Wednesday, April 20, 2005

Latin in the Vatican - the Papacy and the European Union

Over at A Fistful of €uros there has been considerable discussion on the issue of whether Latin is a solution to the EU’s language problems

Dave Schuler from The Glittering Eye offered the following:

Let me repeat the suggestion made by Jacob Grimm more than 150 years ago: Hungarian. It's a living language and standardized but not spoken natively by enough people that it's not likely we'd see Hungarian hegemony. It's very regular, doesn't have any difficult sounds, and, unlike Latin or English, has a perfect orthography.
In many respects I would agree but my own experience is that Hungarian is not an easy language to learn, and, unlike English, is not very forgiving where matters of pronunciation are concerned. As an aside I would add that the origins of the Hungarians, and their language, are questions that even Hungarians do not always agree upon - as good a starting point on this as any might be Chapter One of The Timeless Nation.

To return to the matter of Latin. Latin was the language used to announce the new Pope yesterday. Latin also forms the title of a post at The Glittering Eye entitled, Habemus papam, which links to the Benedict XV’s encyclical on matters philosophical which contains gems such as; "It is not our intention here to repeat the arguments which clearly expose the errors of Socialism and of similar doctrines". Habemus papam is also, co-incidentally, the title of a post over at Rogue Classicism which also discusses the Latin language.

What one might ask does the Pope have to do with the European Union? Joseph Ratzinger will take the title Benedict XVI - St. Benedict is the patron saint of Europe – the European tradition appears to have triumphed at the Vatican, and the Papacy does indeed have a bearing on the EU.

If the new Pope, who has expressed reservations about Turkish membership of the EU, also holds similar views on economics to those attributed to his predecessor, by a Polish intellectual in an article entitled John Paul the Moderniser, then maybe we will soon see France ditch the secular state!

I commend the above article even though there appears to be an implied justification of the European Social Model. Whilst I respect the views expressed I remain to be convinced that the European Social Model is anything much more than an unrealistic objective that is holding back the process of economic growth in much of "Old Europe".

Here is some what is written on the late John Paul’s views on economics:
.... the words of the Pope are clear and leave no doubt. “It would appear that, on the level of individual nations and of international relations, the free market is the most efficient instrument for utilizing resources and effectively responding to needs. But this is true only for those needs which are ‘solvent,’ insofar as they are endowed with purchasing power, and for those resources which are ‘marketable,’ insofar as they are capable of obtaining a satisfactory price.” But the Pope added: “[T]here are many human needs which find no place on the market.”

That encyclical also contained a second fundamental statement concerning the idea of profit. “The Church acknowledges the legitimate role of profit as an indication that a business is functioning well.

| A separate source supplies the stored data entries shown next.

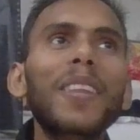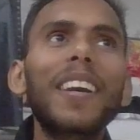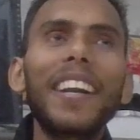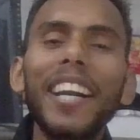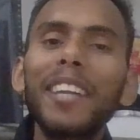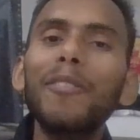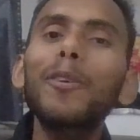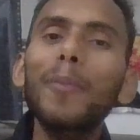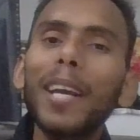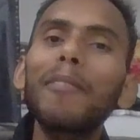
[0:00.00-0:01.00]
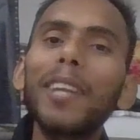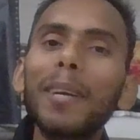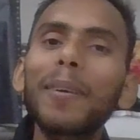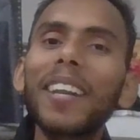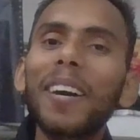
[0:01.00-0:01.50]
it would be
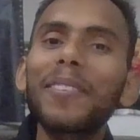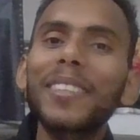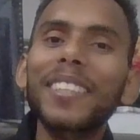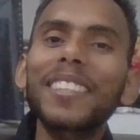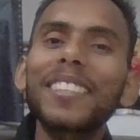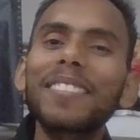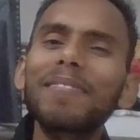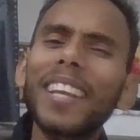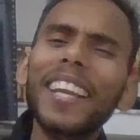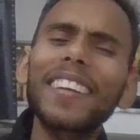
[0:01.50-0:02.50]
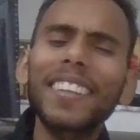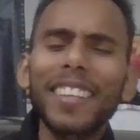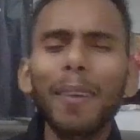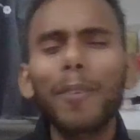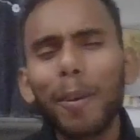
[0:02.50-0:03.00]
available after like
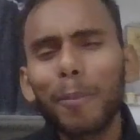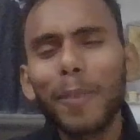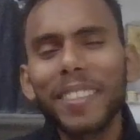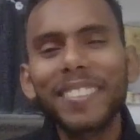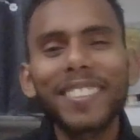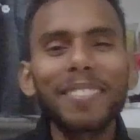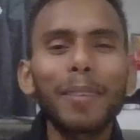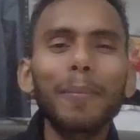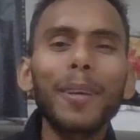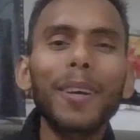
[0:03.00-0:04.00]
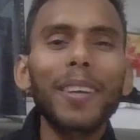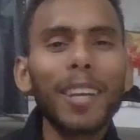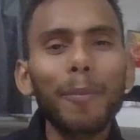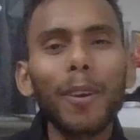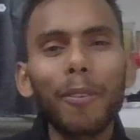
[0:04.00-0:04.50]
couple of months, maybe, or a
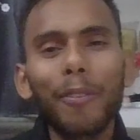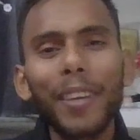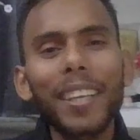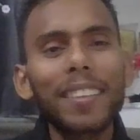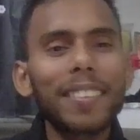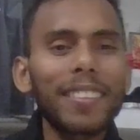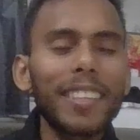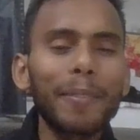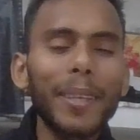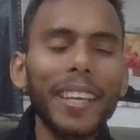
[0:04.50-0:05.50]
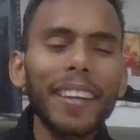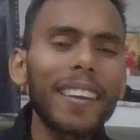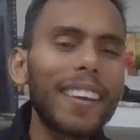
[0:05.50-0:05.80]
couple of weeks it may take.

When a firm makes a profit, this means that productive factors have been properly employed and corresponding human needs have been duly satisfied.”

Once again, the Pope added a caveat: “But profitability is not the only indicator of a firm's condition. It is possible for the financial accounts to be in order, and yet for the people — who make up the firm’s most valuable asset – to be humiliated and their dignity offended. Besides being morally inadmissible, this will eventually have negative repercussions on the firm's economic efficiency.”

John Paul II was no follower of neo-liberalism. For him, markets and profits were not a solution to human problems, but a mechanism to be used for moral purposes. Indeed, we often forget that both Adam Smith and Herbert Spencer’s reasoning are very similar. Both of them – the two greatest thinkers that promoted the idea of the free market – were also moral philosophers.

For them, as for John Paul II, the free market and profits were ways to improve humanity. They were sometimes naive, as when Spencer hoped that rich citizens would nearly automatically be good citizens and thus find it natural to help those who were not so successful. John Paul II might have been naive, too, but only up to a point.

Everything depends on our idea of human nature. If we believe, as the Catholic Church believes, that human beings bear the burden of original sin, but are perfectible; that human beings can understand what is good and bad and can choose between them because we have free will, then approval of the free market is understandable and not naive. By this one encyclical, John Paul II moved Church teaching from the Middle Ages to modernity.

The debate the Pope began on the relationship between the free market and moral problems remains unfinished. Eliminating the abuses that accompany capitalism and harnessing it for the benefit of society and human morals still needs to be tackled. John Paul II had the courage to raise the fundamental questions that needed asking. We will continue to ask them without his leadership and prompting?